Editorial: Bio-engineered organs and grafts for clinical transplantation

Editorial on the Research Topic
Bio-engineered organs and grafts for clinical transplantation

The first successful kidney transplant was performed in 1954 by Joseph Murray. His first donor and recipient patients were identical twins. The first kidney allograft was performed five years later, in 1959, using whole-body irradiation. However, the major leap in organ transplantation occurred in 1962, when azathioprine (the Prodrug of 6-mercaptopurine) made it possible for Murray to perform a kidney transplant from an unrelated diseased donor (1). These medical advancements led to Nobel Prizes, with Sir James W. Black, Gertrude B. Elion, and George H. Hitchings receiving the award in 1988 for their work in designing and developing purine analogues and their use in immunosuppression and cancer therapy (2). In 1990, Joseph Murray and E. Donnall Thomas were honoured for their pioneering work in organ and bone marrow transplantation (3). Since the 1950s, the field of transplantation has expanded to include livers, pancreas, lungs, hearts, and intestines. The latest advancement occurred in 1998, when the first successful hand transplantation opened the field of vascularized composite tissue allotransplantation (VCA) (4). Since then, the field has rapidly evolved in the first quarter of the 21st century to include face (5), larynx (6), uterus (7), urogenital and abdominal wall (6).

Although there have been significant improvements in surgical techniques and immunological understanding, key challenges remain, such as “shortage of donor organs”, “ischemia-reperfusion injuries”, and “lifelong immunosuppression”. Recent research has focused on addressing these issues. For example, the use of machine perfusion can reduce ischemia-reperfusion injury, increase donor organ availability, and potentially facilitate donor organ engineering and immune modification. Advanced surgical techniques now allow for the repair or treatment of failing organs, which can then be transplanted back autologously, reducing the reliance on donor organs. Additionally, immune tolerance induction methods and a deeper understanding of molecular structures and antigen-antibody interactions are leading to improved donor-recipient matching and better outcomes. In this research topic collection, we showcase four papers that outline the recent advancements in organ repair and transplantation across various contexts and aim to highlight how emerging technologies can improve graft quality and reduce the burden of immunosuppression so that more patients can safely benefit from transplantation.

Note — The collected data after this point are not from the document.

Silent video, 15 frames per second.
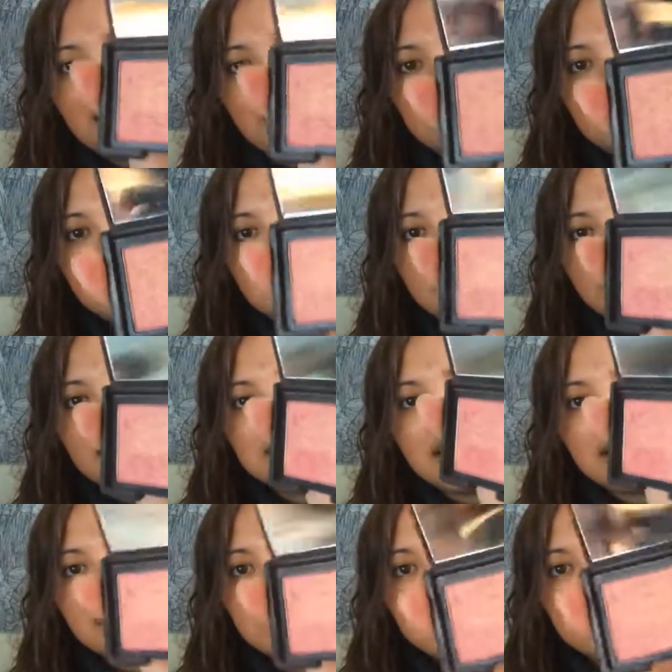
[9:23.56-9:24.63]
color, and it has
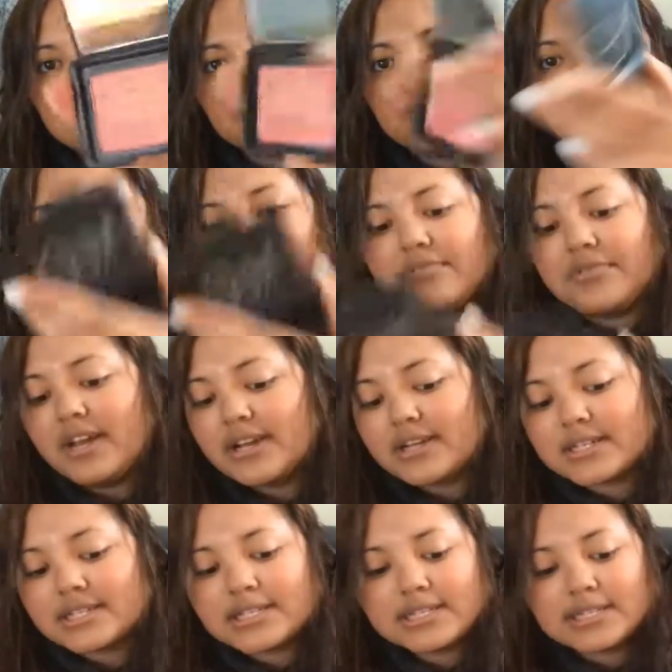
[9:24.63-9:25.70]
that nice gold
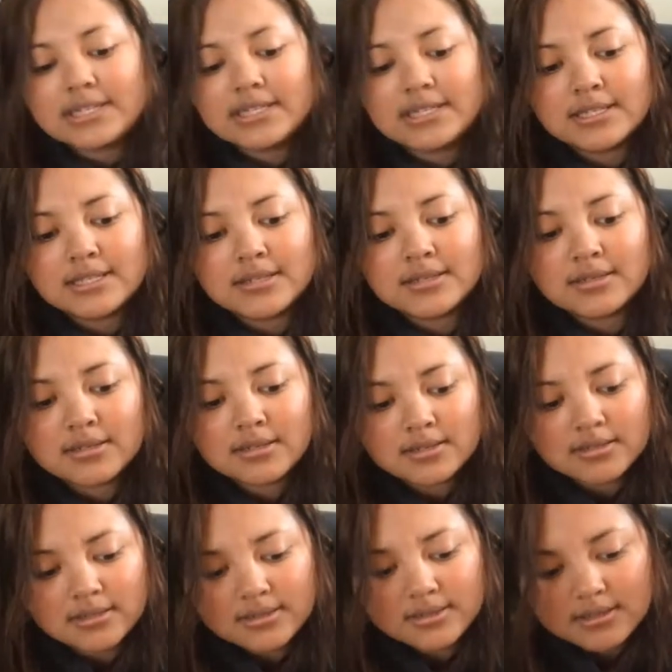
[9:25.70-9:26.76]
flecks.
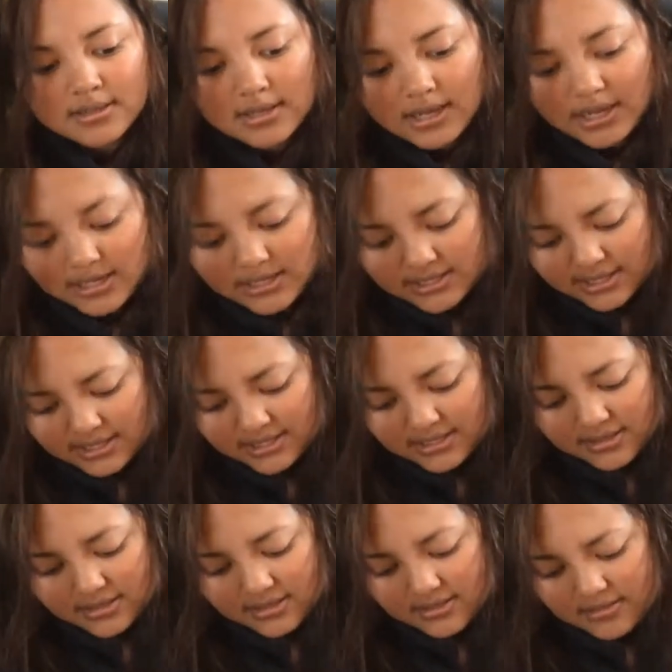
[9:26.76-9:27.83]
And it's nice
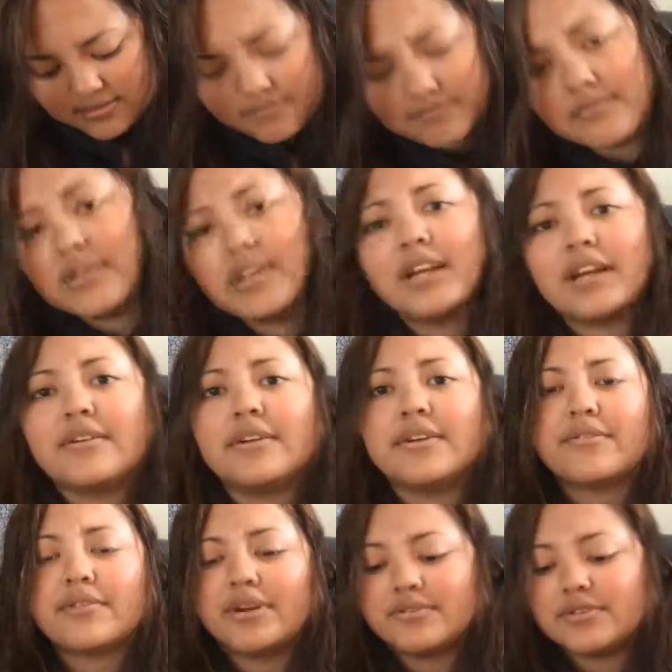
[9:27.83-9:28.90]
to carry
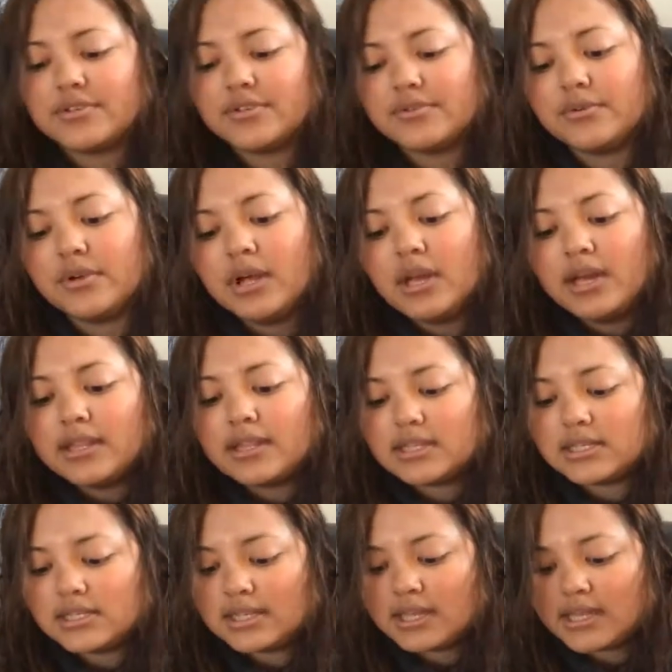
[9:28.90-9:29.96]
around too.
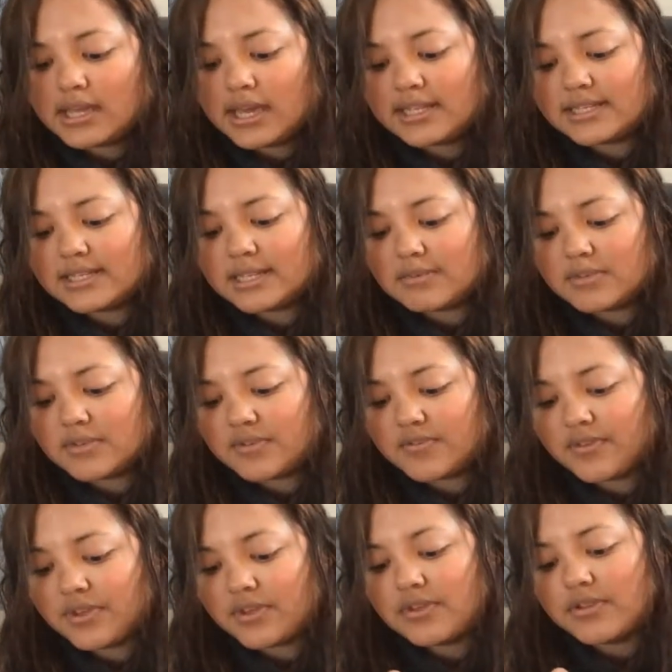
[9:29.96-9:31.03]
This is the Kate
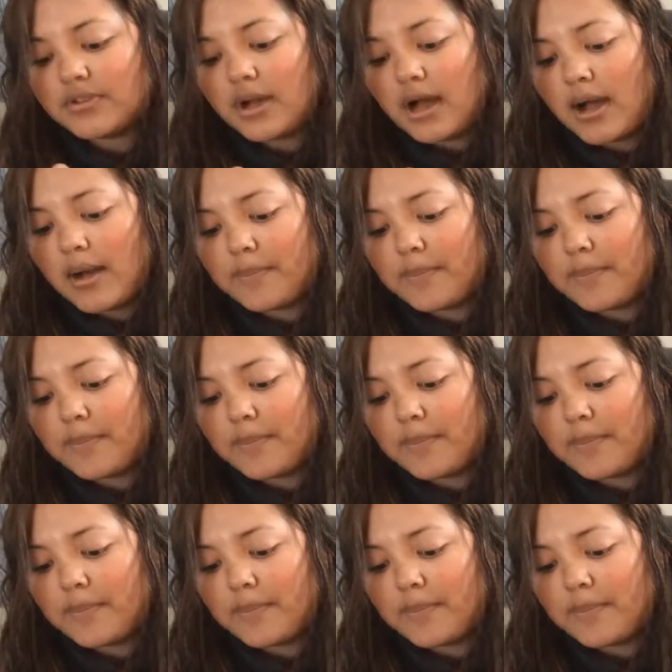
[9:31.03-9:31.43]
Somerville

Duru et al. reviewed the current state of ex vivo machine perfusion, which already has established clinical applications for thoracoabdominal organs. They discussed how these technologies are now being adapted for VCA grafts. Their scoping review summarizes reported perfusion models including extremities and flaps. By analyzing variables such as temperature, perfusate composition, circuit design, and outcome metrics, the authors provide a comprehensive overview of how different configurations influence muscle viability, vascular stability, edema control, and ultimately the feasibility of extended preservation times. Moreover, these platforms allow genetic constructs to be delivered to the graft during the preservation opening a broad spectrum of possibilities such as insertion of reporter genes fir early detection of rejection, or various genetic modulations to counteract ischemia reperfusion injury pathways or even correction of genetic disorders (8).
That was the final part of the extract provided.